The requirements for audio power have been increasing. There are two basic ways to meet these needs. The traditional way is to add more channels driven by standard audio amplifiers. This scheme is used in an active system where each amplifier drives a speaker. But because of the increase in the number of channels, this method becomes more complicated and more and more unsustainable.
Another method is to increase the power output by reducing the impedance of the speaker or using a DC / DC converter to increase the power supply voltage. With this method, a single amplifier can drive two or three speakers and still get high-definition audio output.
Although the second scheme is less complicated, the two schemes still have something in common: they both increase dissipative power consumption. Therefore, in order to meet the power consumption index, the use of a more efficient system becomes the key to the specific solution.
The need for more efficient amplifiers has made the discussion of Class D audio amplifiers a hot topic among audio designers.
The efficiency of Class D audio can be as high as 95%, while the efficiency of Class AB audio amplifier is only about 50%; therefore, Class D audio amplifier can control power consumption while providing excellent sound quality. The good power efficiency of Class D audio amplifiers means that they require only a smaller heat sink, saving space for the narrow front unit and accommodating more electronic systems. However, Class D amplifiers are much more expensive than Class AB amplifiers and require special design considerations.
Figure 1 shows the relative efficiency of Class AB amplifiers (Figure 1a) and Class D audio amplifiers (Figure 1b) in the output power range.
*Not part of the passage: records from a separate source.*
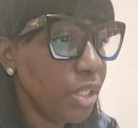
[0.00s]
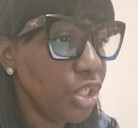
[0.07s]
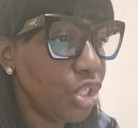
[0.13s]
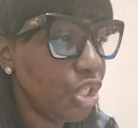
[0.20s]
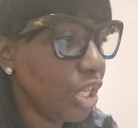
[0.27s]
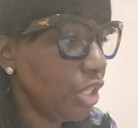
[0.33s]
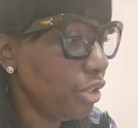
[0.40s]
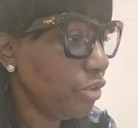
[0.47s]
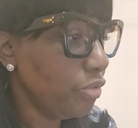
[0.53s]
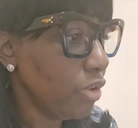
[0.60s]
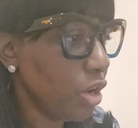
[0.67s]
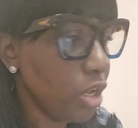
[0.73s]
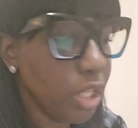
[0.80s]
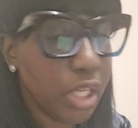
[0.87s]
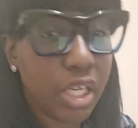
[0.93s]

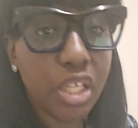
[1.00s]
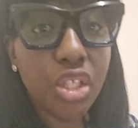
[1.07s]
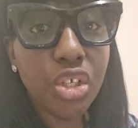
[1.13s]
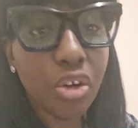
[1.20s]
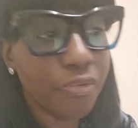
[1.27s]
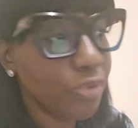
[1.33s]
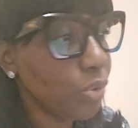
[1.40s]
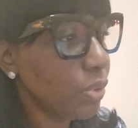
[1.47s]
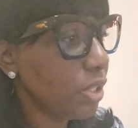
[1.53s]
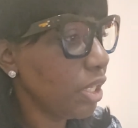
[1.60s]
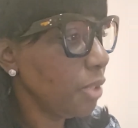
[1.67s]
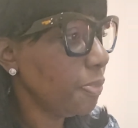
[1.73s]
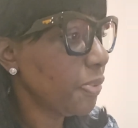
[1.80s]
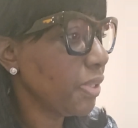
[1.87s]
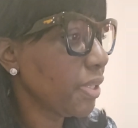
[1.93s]
General interview
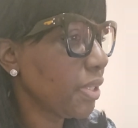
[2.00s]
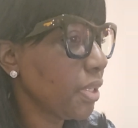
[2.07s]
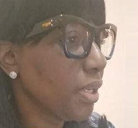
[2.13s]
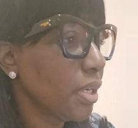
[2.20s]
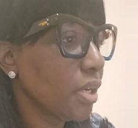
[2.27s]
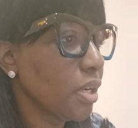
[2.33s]
tips,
Figure 1 In a wider range, Class D audio amplifiers have higher efficiency. It is important to remember that these two methods are not incompatible. In fact, innovative engineering designs often use mixed solutions. Car audio is no exception. Design engineers will make decisions based on the following key considerations:
The size, power requirements and heat dissipation capacity of the front unit The cost of the audio system The audio performance How to reduce interference from other electronic and electromechanical equipment
1 Technical foundation of the amplifier In order to fully understand the class D audio amplifier, we first briefly introduce the technical foundation of the amplifier.
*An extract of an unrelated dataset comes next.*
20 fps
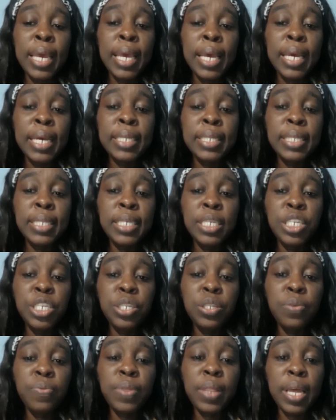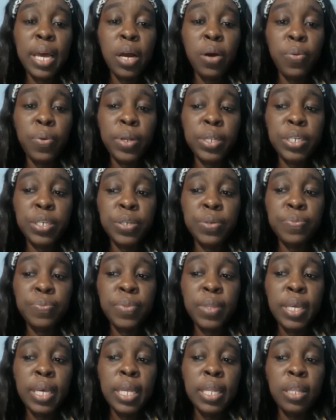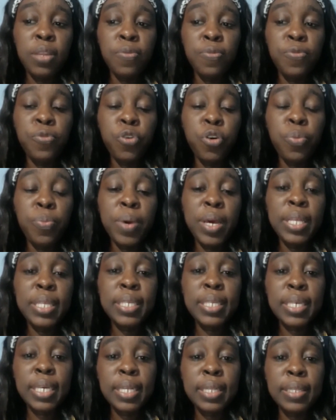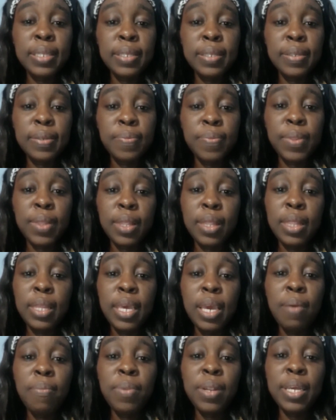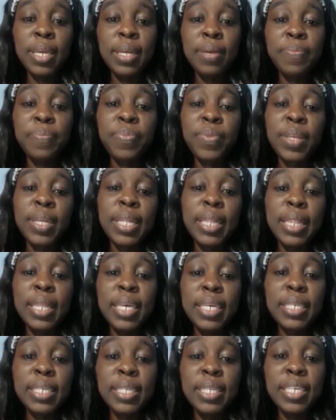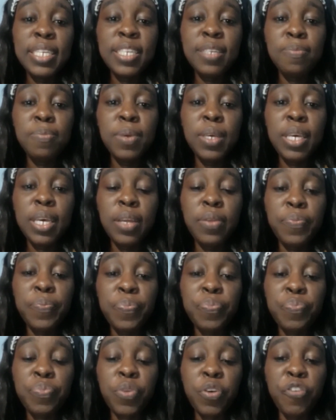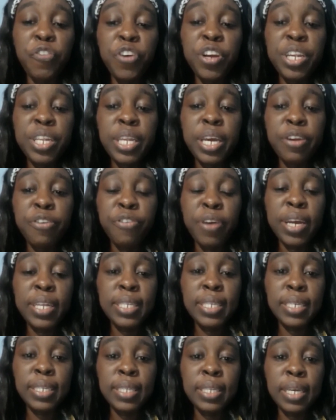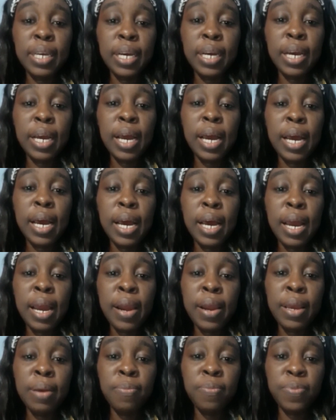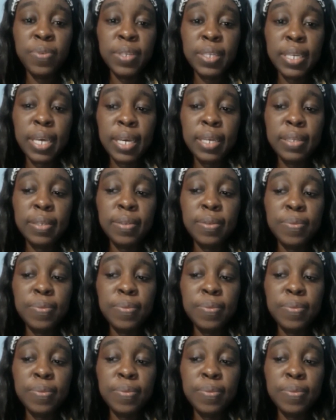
in teaching of language, the four main skills, namely listening, speaking, reading, and writing, are emphasized.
The output element of the Class A amplifier continues to conduct throughout the cycle. In other words, the bias current always flows through the output element. Class A amplifiers have the best linear output with minimal distortion. But the disadvantage is that the efficiency is too low, only about 20%.
The output elements of the Class B amplifier are turned on during the half cycle of the sinusoidal curve (one in the positive half and the other in the negative half cycle). If there is no input signal, no current flows through the output element. At maximum output power, Class B amplifiers have the highest efficiency, at 78.5%. However, the gap between one output element turning off and the other output element turning on can cause linearity problems at the intersection.
Class AB amplifiers are a combination of the above two types. Both components conduct simultaneously near the intersection (although very close). The turn-on time of each element is longer than half but shorter than one cycle, which overcomes the non-linearity of class B amplifier design. Class AB amplifier efficiency is about 50%. It is the most commonly used power amplifier.
Class D audio amplifiers are switching and pulse width modulation (PWM) amplifiers. Because the switch is either fully open or fully closed, the loss on the output element is greatly reduced. It is said that its efficiency can reach 90 ~ 95%. The audio signal modulation can drive the PWM carrier signal of the output device. However, because the Class D audio amplifier is a switching type, it will generate switching noise. The last stage is a low-pass filter that filters out high-frequency PWM carrier frequencies.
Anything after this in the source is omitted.